The widely spread farms, hamlets and small villages present a very different problem for the county. Rural life in Herefordshire is today dependent on the car. With narrow lanes, hills and in most cases significant distances to cover the majority of people do not find cycling or walking a suitable alternative to using their cars.

More public transport

We want to see rural transport improved so that there is genuine travel choice across Herefordshire and dependency on car use is reduced.

How we travel and plan transport impacts on the environment and our quality of life. The transport sector currently accounts for the largest share of UK greenhouse gas emissions. ‘Bus Back Better’, the Government’s strategy document of Spring 2021, appears to have had little effect so far.

If it isn’t planned properly, the best transport system isn’t much use. Not only that, if it is planned badly, transport can cause a great deal of damage, especially in the countryside. Rural public transport is far too limited in Herefordshire, in areas where people cannot easily cycle and walk to essential services – and where speeding traffic makes the roads dangerous in any case.

CPRE are campaigning for a national transport policy of ‘smarter travel first’, which will mean improving sustainable local transport so that road-building becomes the option of last resort. We have published a costed vision of a workable rural transport system.

A CPRE report, Every village, every hour


Rather than easing it, new roads may actually generate more traffic and therefore pollution. Road building can cause needless environmental damage and sprawling development that is as bad for productivity as it is for quality of life.

We support investing more in public transport that works for all our community. The very rural communities need different solutions to those in Hereford City. Roads connect rural communities and as a county, many people are car dependent. We must find solutions such as community transport and ways to finance it that can realistically reduce individual journeys. Solutions cannot be one size fits all.

Road building is not a priority but road maintenance is something that is important to all those that live and work in the community.

A new way of working…

The coronavirus measures of 2020-21 speeded up changes in working practice in Herefordshire. In the past, agriculture was at the centre of most communities and one of the biggest employers. But now agriculture represents just 8% of total employment. Other major sectors are: health 15%, manufacturing 14%, retail 9%, tourism 8% and education 7%.

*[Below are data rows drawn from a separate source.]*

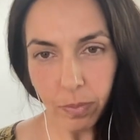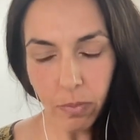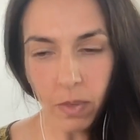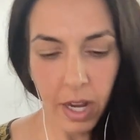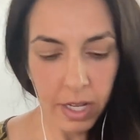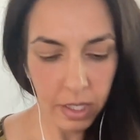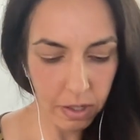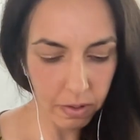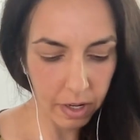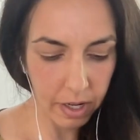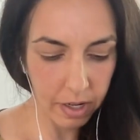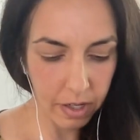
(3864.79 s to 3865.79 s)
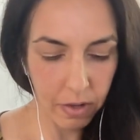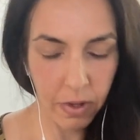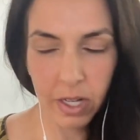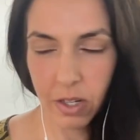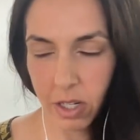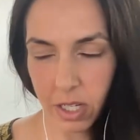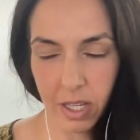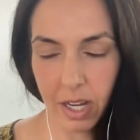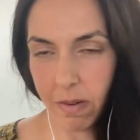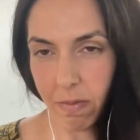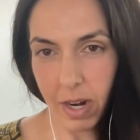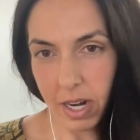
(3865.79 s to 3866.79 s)
And so you can just
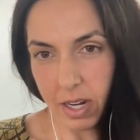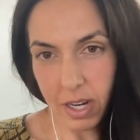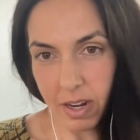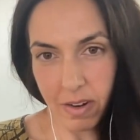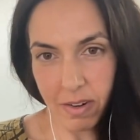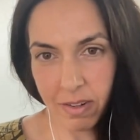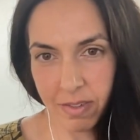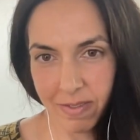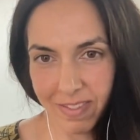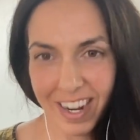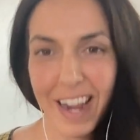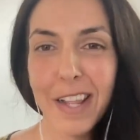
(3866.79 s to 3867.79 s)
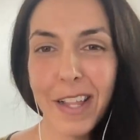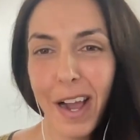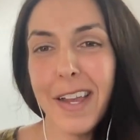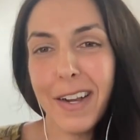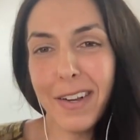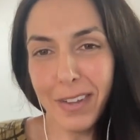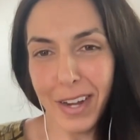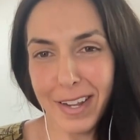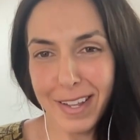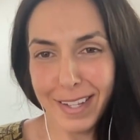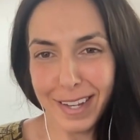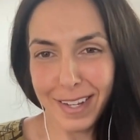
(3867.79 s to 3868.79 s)
like write it down. I think a lot of
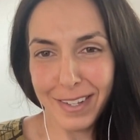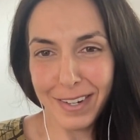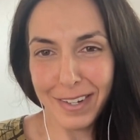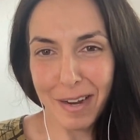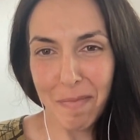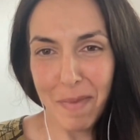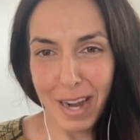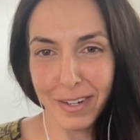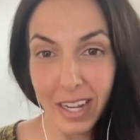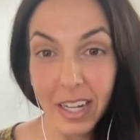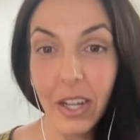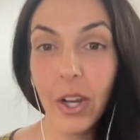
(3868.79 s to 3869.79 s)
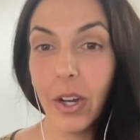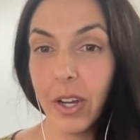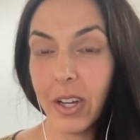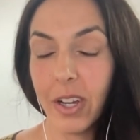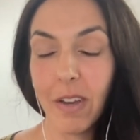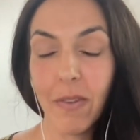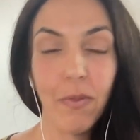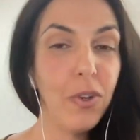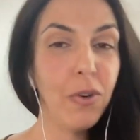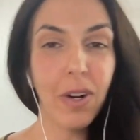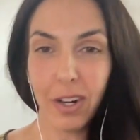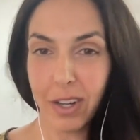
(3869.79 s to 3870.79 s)
these answers come back to like if
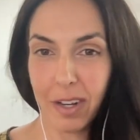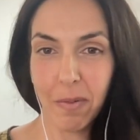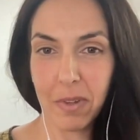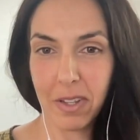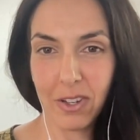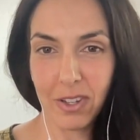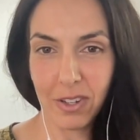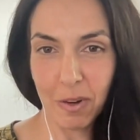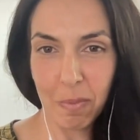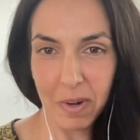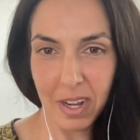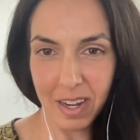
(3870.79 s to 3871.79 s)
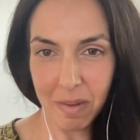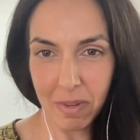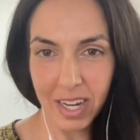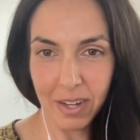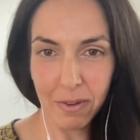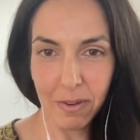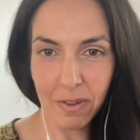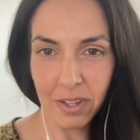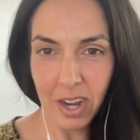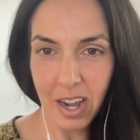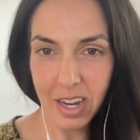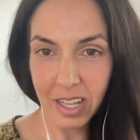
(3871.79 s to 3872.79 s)
you're good with just opening a blank Google
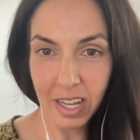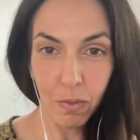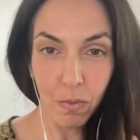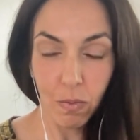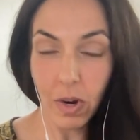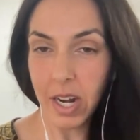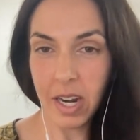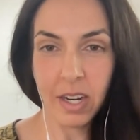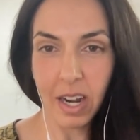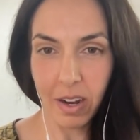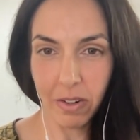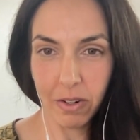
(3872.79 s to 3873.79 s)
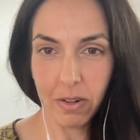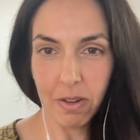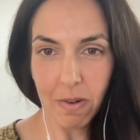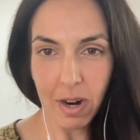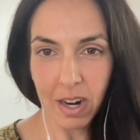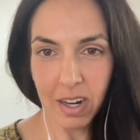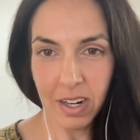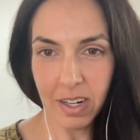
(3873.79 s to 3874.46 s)
Doc and like writing down who you are,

Also new ways of working have evolved. Video conferencing is now common practice in many people’s business and social life.

This shift has underlined the need for fast and reliable broadband. However this is still an issue in many parts of the county. Working from home could be a big help in the battle against climate change.

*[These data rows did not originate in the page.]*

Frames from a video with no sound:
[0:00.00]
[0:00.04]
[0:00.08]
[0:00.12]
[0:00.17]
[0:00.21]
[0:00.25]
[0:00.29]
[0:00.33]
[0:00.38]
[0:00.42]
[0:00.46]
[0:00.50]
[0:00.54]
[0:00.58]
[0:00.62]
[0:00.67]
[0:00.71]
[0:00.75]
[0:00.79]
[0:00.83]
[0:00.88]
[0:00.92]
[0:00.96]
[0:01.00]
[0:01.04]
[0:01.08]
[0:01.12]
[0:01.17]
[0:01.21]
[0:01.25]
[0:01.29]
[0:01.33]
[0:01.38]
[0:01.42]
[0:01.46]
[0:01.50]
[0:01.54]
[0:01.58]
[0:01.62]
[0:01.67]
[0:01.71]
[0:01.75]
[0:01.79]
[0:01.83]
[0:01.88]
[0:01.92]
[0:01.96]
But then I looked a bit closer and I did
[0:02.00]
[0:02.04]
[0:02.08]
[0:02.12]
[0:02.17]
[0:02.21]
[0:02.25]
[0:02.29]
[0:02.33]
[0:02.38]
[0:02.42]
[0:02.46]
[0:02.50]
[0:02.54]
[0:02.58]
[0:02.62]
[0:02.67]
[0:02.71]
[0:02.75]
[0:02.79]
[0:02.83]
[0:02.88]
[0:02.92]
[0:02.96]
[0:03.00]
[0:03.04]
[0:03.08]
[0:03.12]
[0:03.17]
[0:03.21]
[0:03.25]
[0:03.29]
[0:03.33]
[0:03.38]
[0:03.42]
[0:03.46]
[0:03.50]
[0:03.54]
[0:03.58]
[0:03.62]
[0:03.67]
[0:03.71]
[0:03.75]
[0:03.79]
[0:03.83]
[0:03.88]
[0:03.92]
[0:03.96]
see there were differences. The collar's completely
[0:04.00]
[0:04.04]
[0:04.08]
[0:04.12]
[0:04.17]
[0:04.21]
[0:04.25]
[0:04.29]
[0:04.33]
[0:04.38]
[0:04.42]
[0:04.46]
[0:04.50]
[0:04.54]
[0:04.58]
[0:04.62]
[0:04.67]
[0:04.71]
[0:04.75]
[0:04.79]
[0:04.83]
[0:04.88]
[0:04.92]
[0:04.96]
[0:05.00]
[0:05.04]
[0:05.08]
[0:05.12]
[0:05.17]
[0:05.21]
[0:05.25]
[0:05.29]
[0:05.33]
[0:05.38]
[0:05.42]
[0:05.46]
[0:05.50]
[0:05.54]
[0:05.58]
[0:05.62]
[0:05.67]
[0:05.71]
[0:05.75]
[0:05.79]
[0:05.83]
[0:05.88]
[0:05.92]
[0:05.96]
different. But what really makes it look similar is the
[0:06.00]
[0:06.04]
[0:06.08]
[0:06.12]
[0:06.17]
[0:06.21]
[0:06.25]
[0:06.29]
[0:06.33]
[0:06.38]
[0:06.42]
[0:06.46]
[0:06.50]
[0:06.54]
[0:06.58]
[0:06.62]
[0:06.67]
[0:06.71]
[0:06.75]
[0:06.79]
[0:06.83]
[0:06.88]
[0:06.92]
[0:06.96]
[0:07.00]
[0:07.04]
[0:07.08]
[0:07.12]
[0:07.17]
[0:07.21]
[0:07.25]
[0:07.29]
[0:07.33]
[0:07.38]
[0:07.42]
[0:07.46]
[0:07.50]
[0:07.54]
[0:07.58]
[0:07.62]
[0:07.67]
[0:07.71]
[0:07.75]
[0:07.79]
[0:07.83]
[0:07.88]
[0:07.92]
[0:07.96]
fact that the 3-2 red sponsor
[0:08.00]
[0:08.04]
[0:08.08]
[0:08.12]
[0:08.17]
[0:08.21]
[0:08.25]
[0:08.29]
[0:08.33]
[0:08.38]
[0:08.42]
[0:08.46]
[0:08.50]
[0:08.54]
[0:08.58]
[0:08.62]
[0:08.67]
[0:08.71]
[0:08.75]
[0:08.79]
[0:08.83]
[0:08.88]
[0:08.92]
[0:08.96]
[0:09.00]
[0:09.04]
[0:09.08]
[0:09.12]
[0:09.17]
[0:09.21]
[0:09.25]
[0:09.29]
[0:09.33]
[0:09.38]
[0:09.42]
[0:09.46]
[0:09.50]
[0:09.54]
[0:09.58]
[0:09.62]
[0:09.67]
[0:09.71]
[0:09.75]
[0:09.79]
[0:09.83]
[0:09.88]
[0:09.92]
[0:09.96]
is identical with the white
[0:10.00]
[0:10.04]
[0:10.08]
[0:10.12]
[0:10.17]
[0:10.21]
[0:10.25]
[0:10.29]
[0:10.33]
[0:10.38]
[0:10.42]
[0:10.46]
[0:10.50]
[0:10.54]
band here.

Cutting down travel clearly helps reduce CO2 emissions. That’s why we think any planning strategy must encourage hubs for local working and make sure that planned housing, workplace, schools and shops are all within walking or cycling distance.


Our county has a disproportionately aging population as young people move to urban areas for work and housing. So we want all levels of local government to work to keep younger people in rural communities. Support for local job creation and developments which offer smaller, affordable starter homes will help.

We hope that technology and climate emergency solutions will make more local working and living possible for our rural communities.